### What you have to do
Please retype the records below exactly as they appear, leaving out every picture.

Dataset items
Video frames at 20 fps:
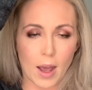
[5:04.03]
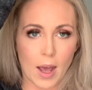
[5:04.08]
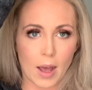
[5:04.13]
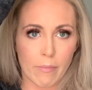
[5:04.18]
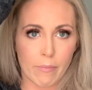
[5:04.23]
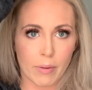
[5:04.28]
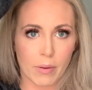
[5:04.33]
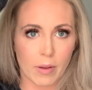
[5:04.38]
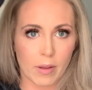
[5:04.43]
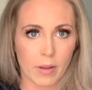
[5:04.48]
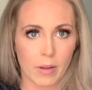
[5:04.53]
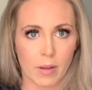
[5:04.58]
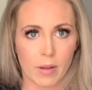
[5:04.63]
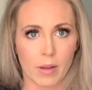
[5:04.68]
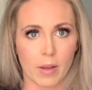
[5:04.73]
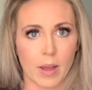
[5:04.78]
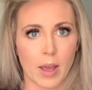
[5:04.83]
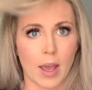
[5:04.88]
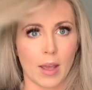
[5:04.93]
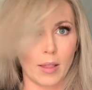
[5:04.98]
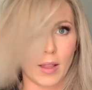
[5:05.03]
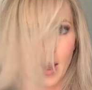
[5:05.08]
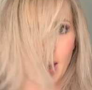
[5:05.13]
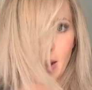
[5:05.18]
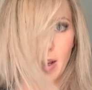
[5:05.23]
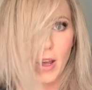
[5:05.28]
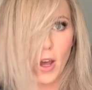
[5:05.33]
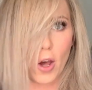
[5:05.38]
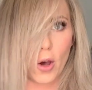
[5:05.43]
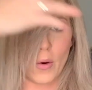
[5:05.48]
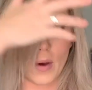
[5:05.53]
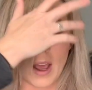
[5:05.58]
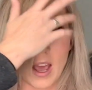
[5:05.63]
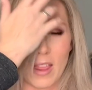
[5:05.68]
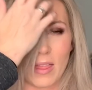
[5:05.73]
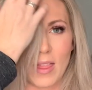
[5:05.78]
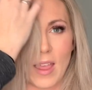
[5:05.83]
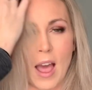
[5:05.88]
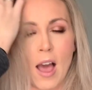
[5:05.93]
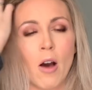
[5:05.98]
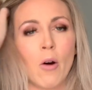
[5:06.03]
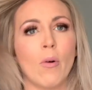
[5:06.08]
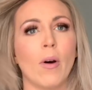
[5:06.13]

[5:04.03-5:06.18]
up, and let it go. And that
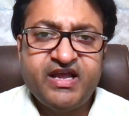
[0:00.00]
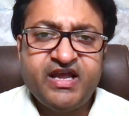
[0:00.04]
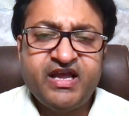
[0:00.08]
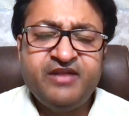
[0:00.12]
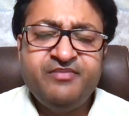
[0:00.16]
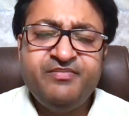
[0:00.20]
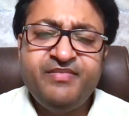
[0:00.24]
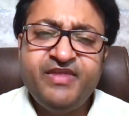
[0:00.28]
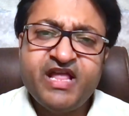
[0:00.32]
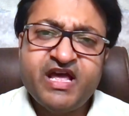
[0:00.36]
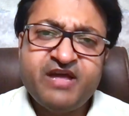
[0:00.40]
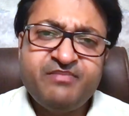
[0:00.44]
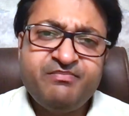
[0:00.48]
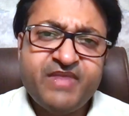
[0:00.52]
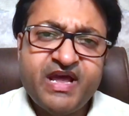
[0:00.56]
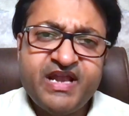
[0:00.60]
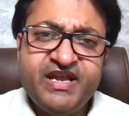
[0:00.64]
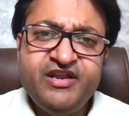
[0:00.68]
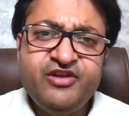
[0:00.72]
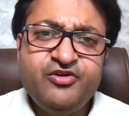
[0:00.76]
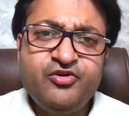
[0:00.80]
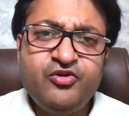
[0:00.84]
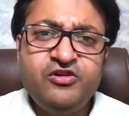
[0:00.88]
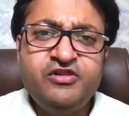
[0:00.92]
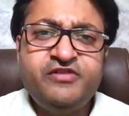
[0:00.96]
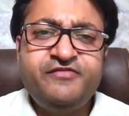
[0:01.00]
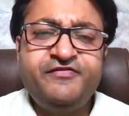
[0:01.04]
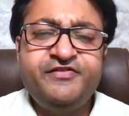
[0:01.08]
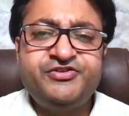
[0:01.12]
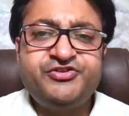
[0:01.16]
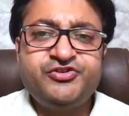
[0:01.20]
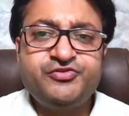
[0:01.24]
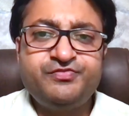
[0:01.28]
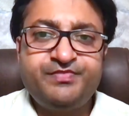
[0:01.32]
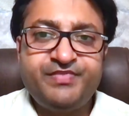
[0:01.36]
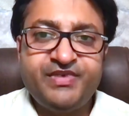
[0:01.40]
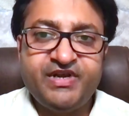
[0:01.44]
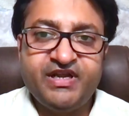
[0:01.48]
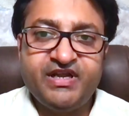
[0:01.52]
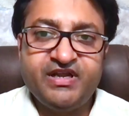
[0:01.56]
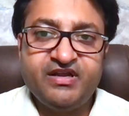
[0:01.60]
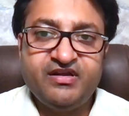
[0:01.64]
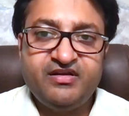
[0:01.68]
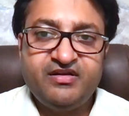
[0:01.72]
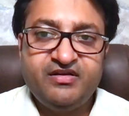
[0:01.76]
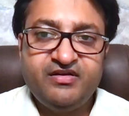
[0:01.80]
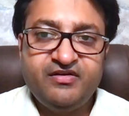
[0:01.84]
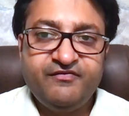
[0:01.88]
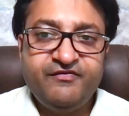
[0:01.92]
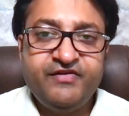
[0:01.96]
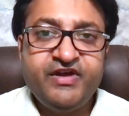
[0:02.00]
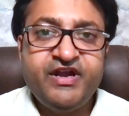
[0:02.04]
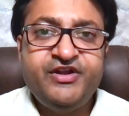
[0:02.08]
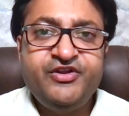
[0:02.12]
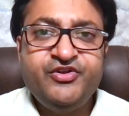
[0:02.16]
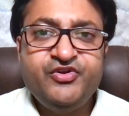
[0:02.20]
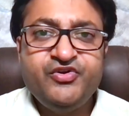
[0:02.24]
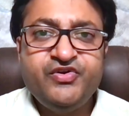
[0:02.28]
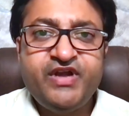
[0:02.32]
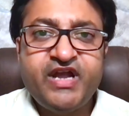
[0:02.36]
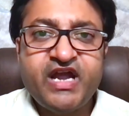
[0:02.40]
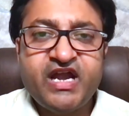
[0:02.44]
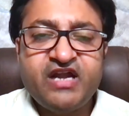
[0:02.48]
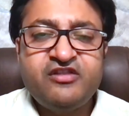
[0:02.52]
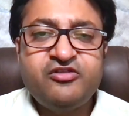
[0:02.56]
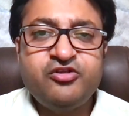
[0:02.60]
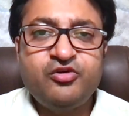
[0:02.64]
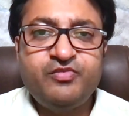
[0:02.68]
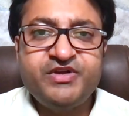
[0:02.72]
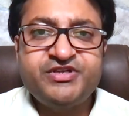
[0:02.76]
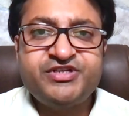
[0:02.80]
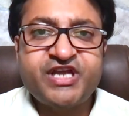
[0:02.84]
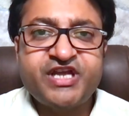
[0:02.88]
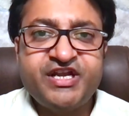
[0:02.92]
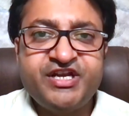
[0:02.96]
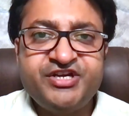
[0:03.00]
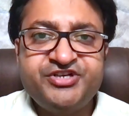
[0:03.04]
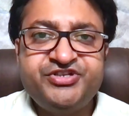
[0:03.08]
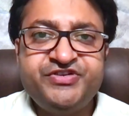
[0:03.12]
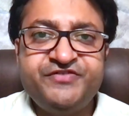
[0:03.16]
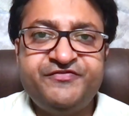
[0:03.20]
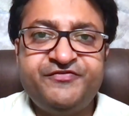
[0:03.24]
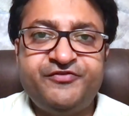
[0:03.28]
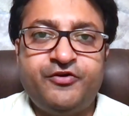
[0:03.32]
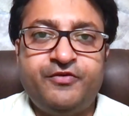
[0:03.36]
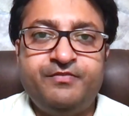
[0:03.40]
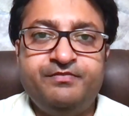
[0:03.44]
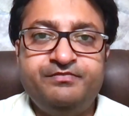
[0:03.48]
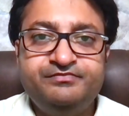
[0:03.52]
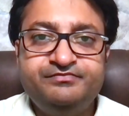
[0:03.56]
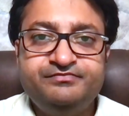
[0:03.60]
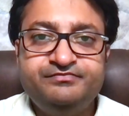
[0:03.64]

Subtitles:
and there are many roles which you play. Where do you get so much energy from?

### Output
Video frames at 20 fps:
[5:04.03]
[5:04.08]
[5:04.13]
[5:04.18]
[5:04.23]
[5:04.28]
[5:04.33]
[5:04.38]
[5:04.43]
[5:04.48]
[5:04.53]
[5:04.58]
[5:04.63]
[5:04.68]
[5:04.73]
[5:04.78]
[5:04.83]
[5:04.88]
[5:04.93]
[5:04.98]
[5:05.03]
[5:05.08]
[5:05.13]
[5:05.18]
[5:05.23]
[5:05.28]
[5:05.33]
[5:05.38]
[5:05.43]
[5:05.48]
[5:05.53]
[5:05.58]
[5:05.63]
[5:05.68]
[5:05.73]
[5:05.78]
[5:05.83]
[5:05.88]
[5:05.93]
[5:05.98]
[5:06.03]
[5:06.08]
[5:06.13]

[5:04.03-5:06.18]
up, and let it go. And that
[0:00.00]
[0:00.04]
[0:00.08]
[0:00.12]
[0:00.16]
[0:00.20]
[0:00.24]
[0:00.28]
[0:00.32]
[0:00.36]
[0:00.40]
[0:00.44]
[0:00.48]
[0:00.52]
[0:00.56]
[0:00.60]
[0:00.64]
[0:00.68]
[0:00.72]
[0:00.76]
[0:00.80]
[0:00.84]
[0:00.88]
[0:00.92]
[0:00.96]
[0:01.00]
[0:01.04]
[0:01.08]
[0:01.12]
[0:01.16]
[0:01.20]
[0:01.24]
[0:01.28]
[0:01.32]
[0:01.36]
[0:01.40]
[0:01.44]
[0:01.48]
[0:01.52]
[0:01.56]
[0:01.60]
[0:01.64]
[0:01.68]
[0:01.72]
[0:01.76]
[0:01.80]
[0:01.84]
[0:01.88]
[0:01.92]
[0:01.96]
[0:02.00]
[0:02.04]
[0:02.08]
[0:02.12]
[0:02.16]
[0:02.20]
[0:02.24]
[0:02.28]
[0:02.32]
[0:02.36]
[0:02.40]
[0:02.44]
[0:02.48]
[0:02.52]
[0:02.56]
[0:02.60]
[0:02.64]
[0:02.68]
[0:02.72]
[0:02.76]
[0:02.80]
[0:02.84]
[0:02.88]
[0:02.92]
[0:02.96]
[0:03.00]
[0:03.04]
[0:03.08]
[0:03.12]
[0:03.16]
[0:03.20]
[0:03.24]
[0:03.28]
[0:03.32]
[0:03.36]
[0:03.40]
[0:03.44]
[0:03.48]
[0:03.52]
[0:03.56]
[0:03.60]
[0:03.64]

Subtitles:
and there are many roles which you play. Where do you get so much energy from?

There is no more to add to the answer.